Data to use
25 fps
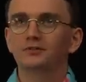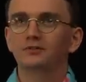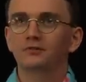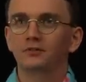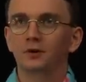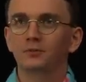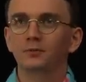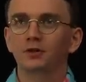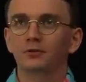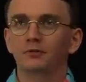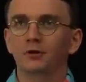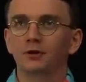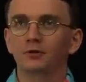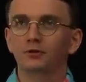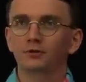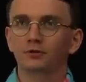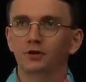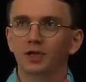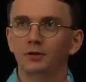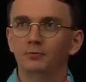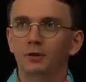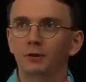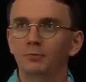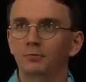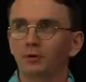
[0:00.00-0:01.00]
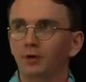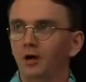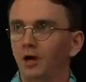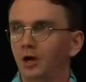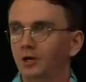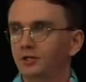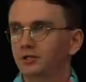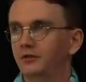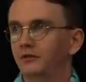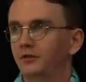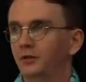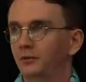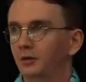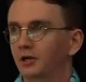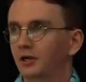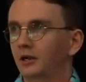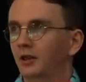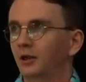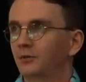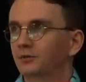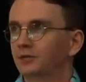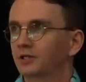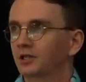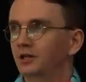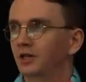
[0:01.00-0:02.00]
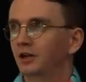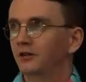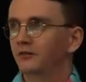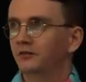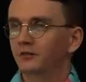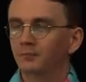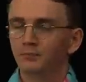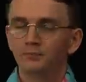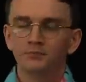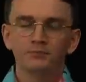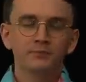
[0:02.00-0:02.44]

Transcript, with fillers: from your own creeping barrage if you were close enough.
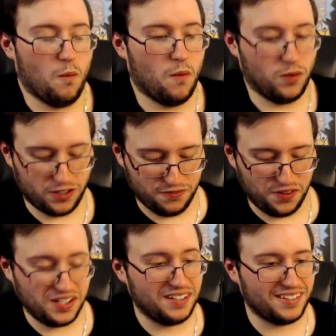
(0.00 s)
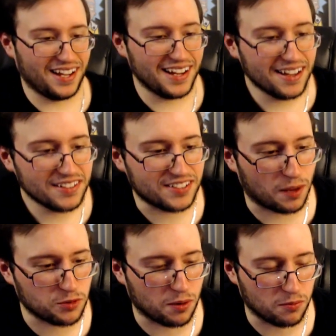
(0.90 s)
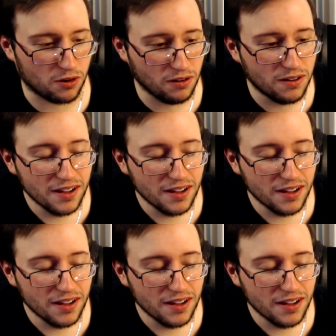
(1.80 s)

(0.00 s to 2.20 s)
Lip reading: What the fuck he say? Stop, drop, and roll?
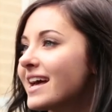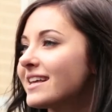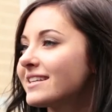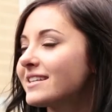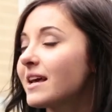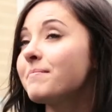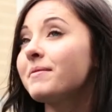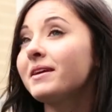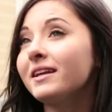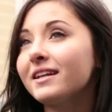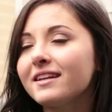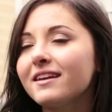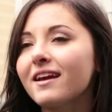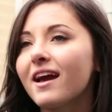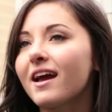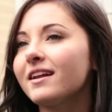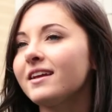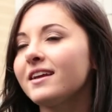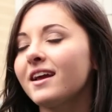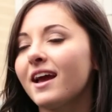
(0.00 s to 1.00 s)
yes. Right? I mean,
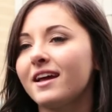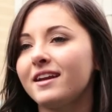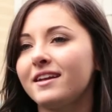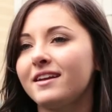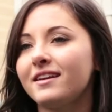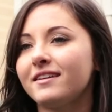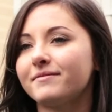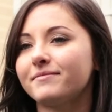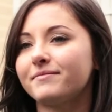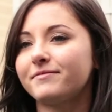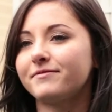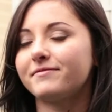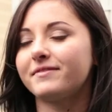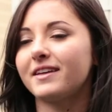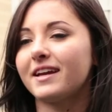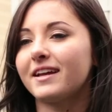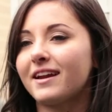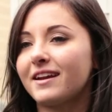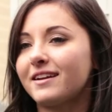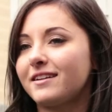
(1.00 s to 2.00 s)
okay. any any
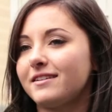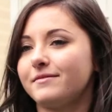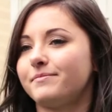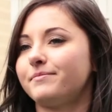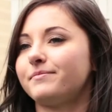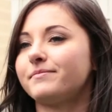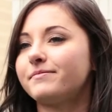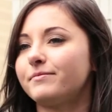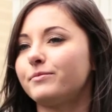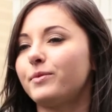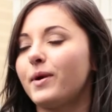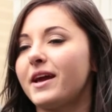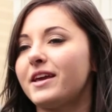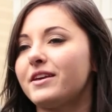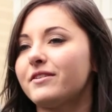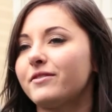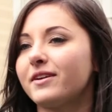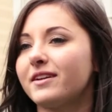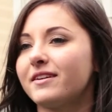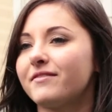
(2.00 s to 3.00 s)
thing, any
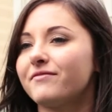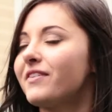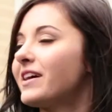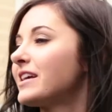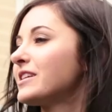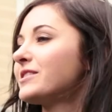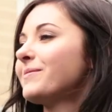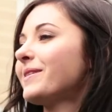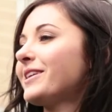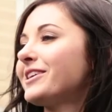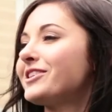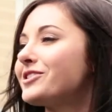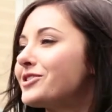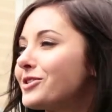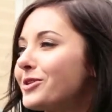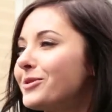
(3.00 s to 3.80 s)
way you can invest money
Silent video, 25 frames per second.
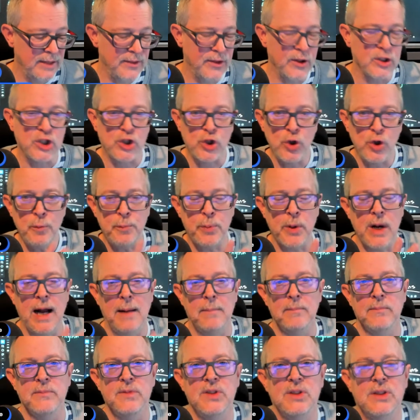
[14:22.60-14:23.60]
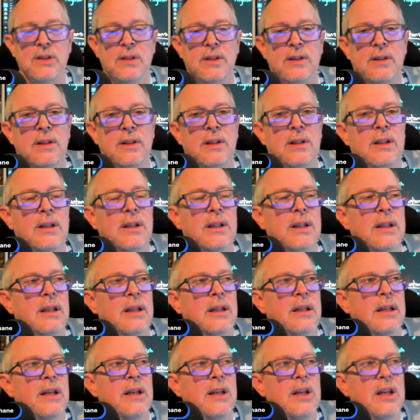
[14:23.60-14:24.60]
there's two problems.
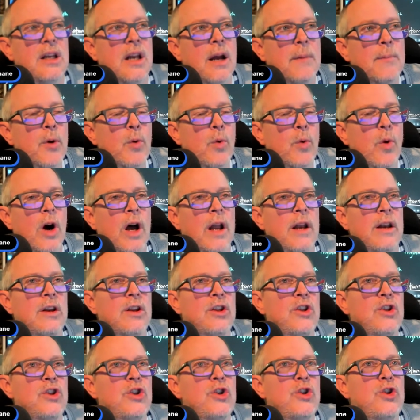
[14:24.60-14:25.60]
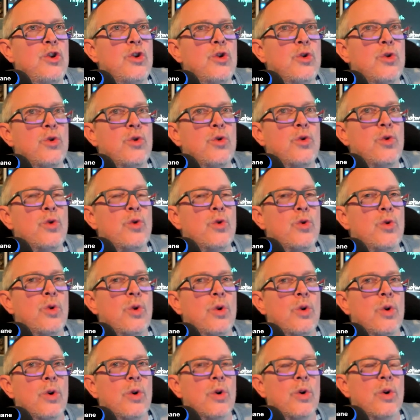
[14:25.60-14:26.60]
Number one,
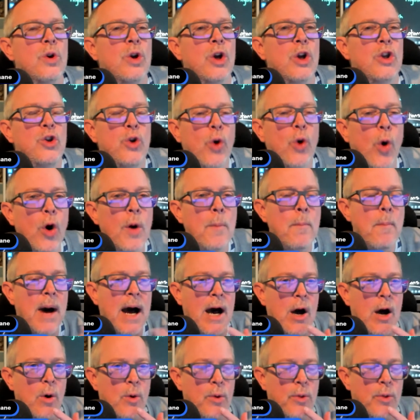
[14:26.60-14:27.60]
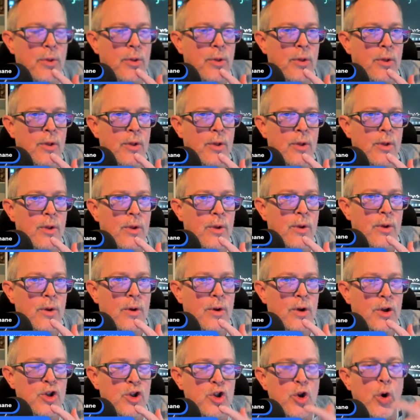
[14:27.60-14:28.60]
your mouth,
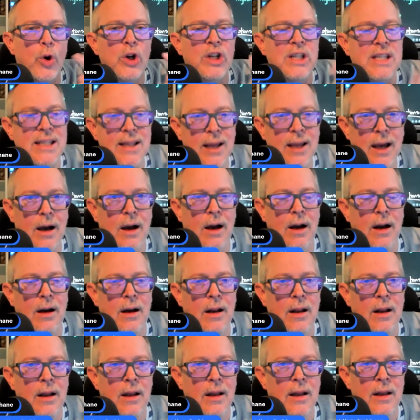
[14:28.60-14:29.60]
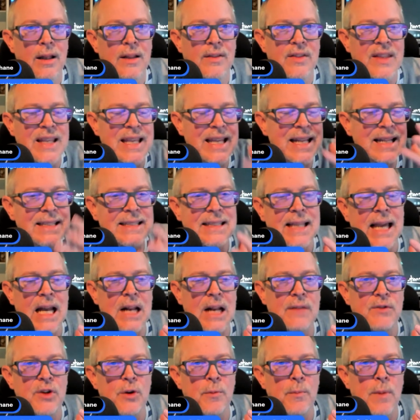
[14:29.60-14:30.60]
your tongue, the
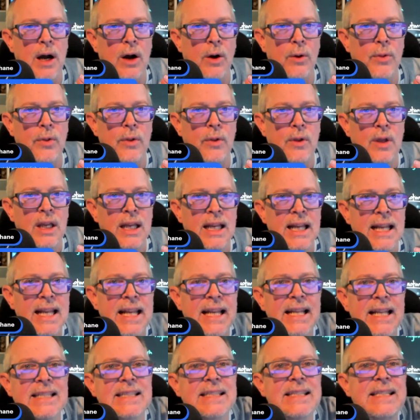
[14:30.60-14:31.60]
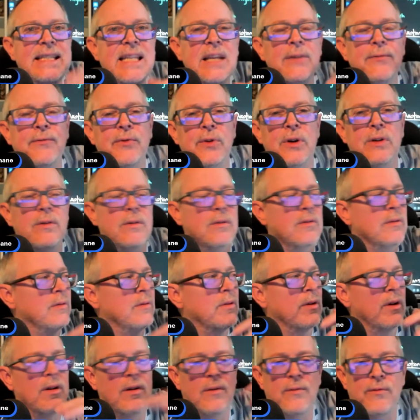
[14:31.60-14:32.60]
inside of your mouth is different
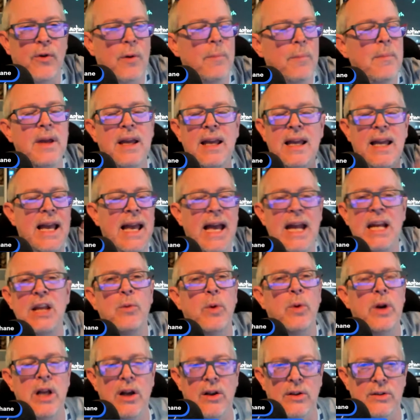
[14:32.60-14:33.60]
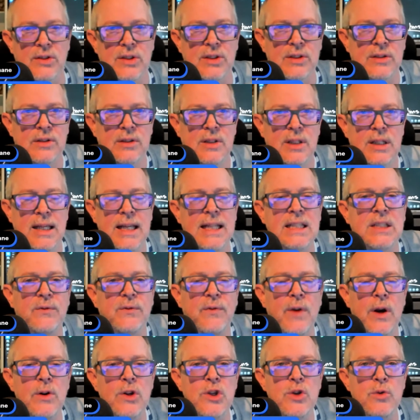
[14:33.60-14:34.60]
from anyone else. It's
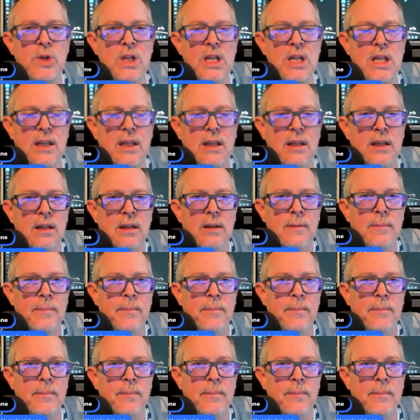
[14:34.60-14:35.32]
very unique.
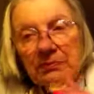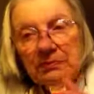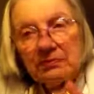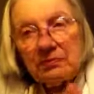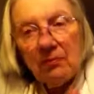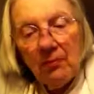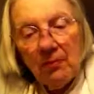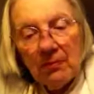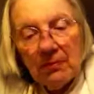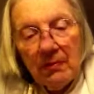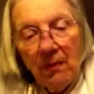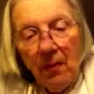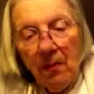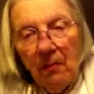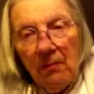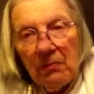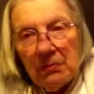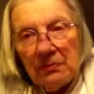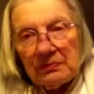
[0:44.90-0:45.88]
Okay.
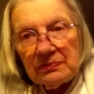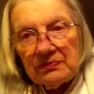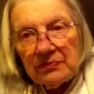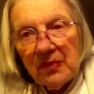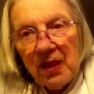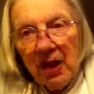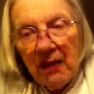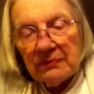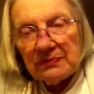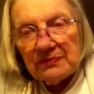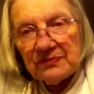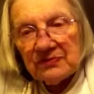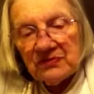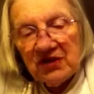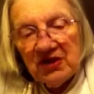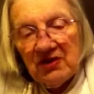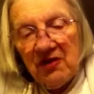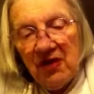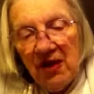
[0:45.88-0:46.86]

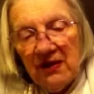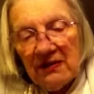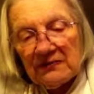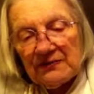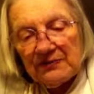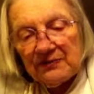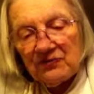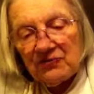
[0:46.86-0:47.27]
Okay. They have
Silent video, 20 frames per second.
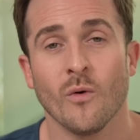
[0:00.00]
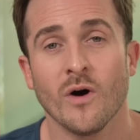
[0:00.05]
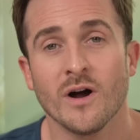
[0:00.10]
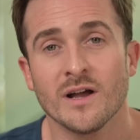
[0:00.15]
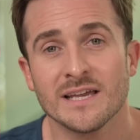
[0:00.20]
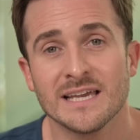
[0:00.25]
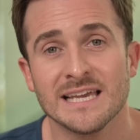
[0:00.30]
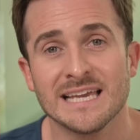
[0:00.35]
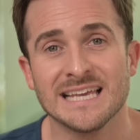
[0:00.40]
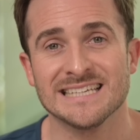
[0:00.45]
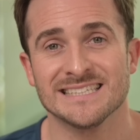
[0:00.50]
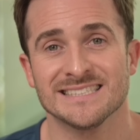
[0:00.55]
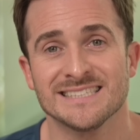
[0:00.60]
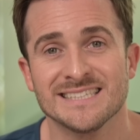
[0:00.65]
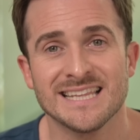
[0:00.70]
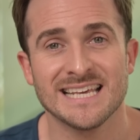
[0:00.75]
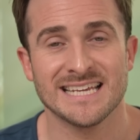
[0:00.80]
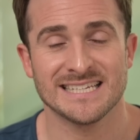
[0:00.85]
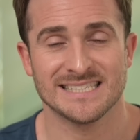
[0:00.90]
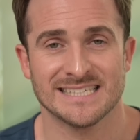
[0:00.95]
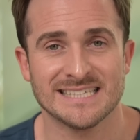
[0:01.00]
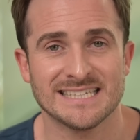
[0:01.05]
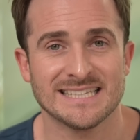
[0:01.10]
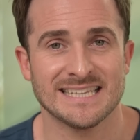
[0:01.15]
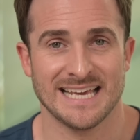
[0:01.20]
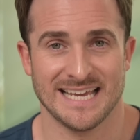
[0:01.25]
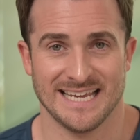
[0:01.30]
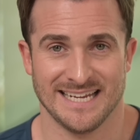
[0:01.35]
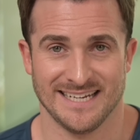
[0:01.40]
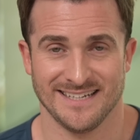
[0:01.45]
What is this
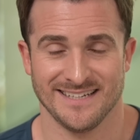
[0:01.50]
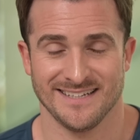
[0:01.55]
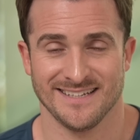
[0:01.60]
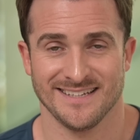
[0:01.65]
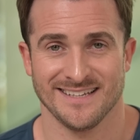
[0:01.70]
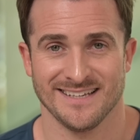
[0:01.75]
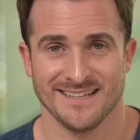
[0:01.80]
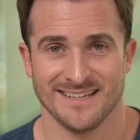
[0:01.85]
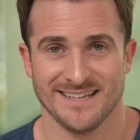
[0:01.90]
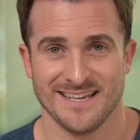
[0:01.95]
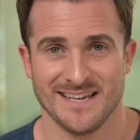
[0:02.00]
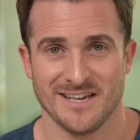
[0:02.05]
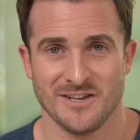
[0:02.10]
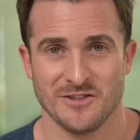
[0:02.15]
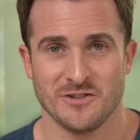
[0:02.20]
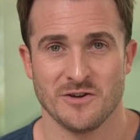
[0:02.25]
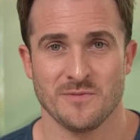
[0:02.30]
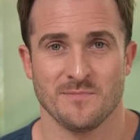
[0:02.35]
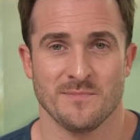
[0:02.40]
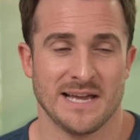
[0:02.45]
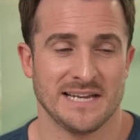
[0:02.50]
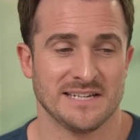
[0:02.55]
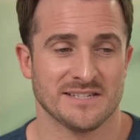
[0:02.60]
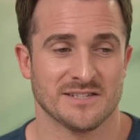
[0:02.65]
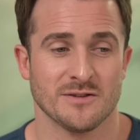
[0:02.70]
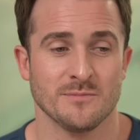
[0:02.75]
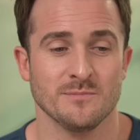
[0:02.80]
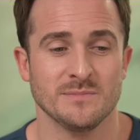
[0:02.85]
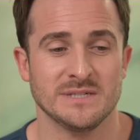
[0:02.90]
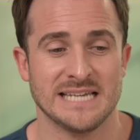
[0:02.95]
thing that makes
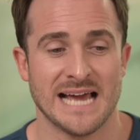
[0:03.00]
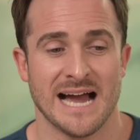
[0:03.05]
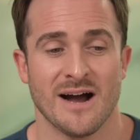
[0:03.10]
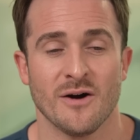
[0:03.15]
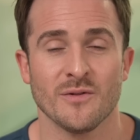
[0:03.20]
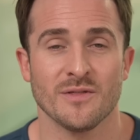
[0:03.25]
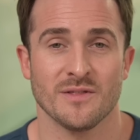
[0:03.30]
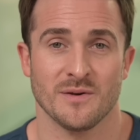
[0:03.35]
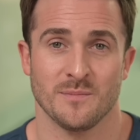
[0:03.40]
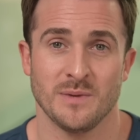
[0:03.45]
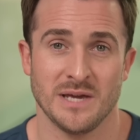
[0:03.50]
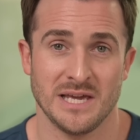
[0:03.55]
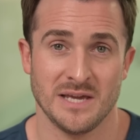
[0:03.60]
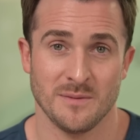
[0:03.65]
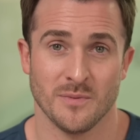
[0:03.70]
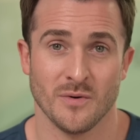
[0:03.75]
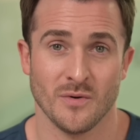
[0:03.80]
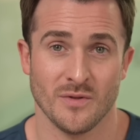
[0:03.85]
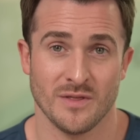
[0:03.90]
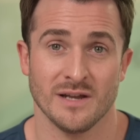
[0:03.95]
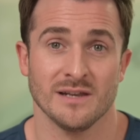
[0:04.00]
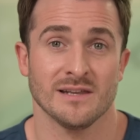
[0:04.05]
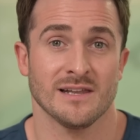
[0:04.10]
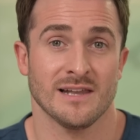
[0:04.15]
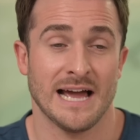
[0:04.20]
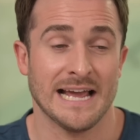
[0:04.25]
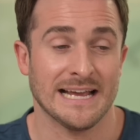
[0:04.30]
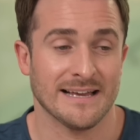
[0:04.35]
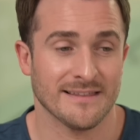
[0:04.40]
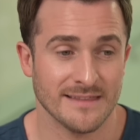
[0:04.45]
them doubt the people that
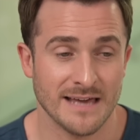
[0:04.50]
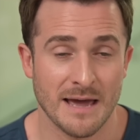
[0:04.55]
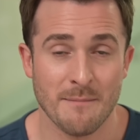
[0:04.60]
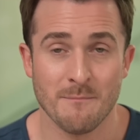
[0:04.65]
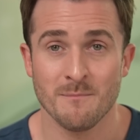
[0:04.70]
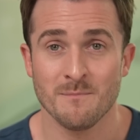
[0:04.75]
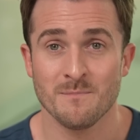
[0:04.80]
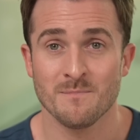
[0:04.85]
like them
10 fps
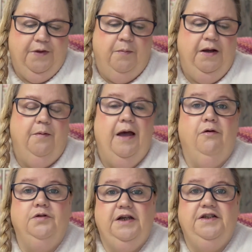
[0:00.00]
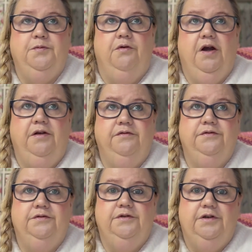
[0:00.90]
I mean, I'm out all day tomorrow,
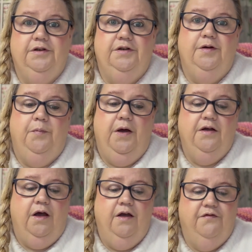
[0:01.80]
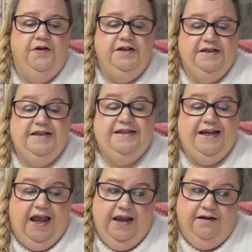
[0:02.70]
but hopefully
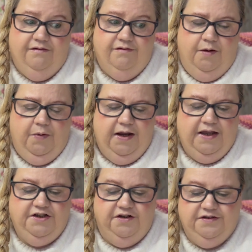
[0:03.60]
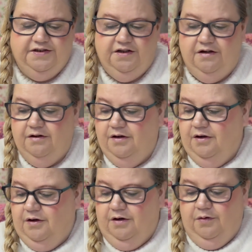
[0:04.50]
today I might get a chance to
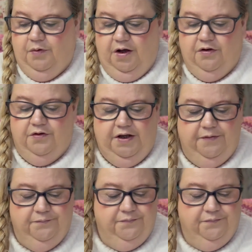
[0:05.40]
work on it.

Exercise details
Look over the listing above and copy each line that contains "video".

Answer to the problem
Silent video, 25 frames per second.
Silent video, 20 frames per second.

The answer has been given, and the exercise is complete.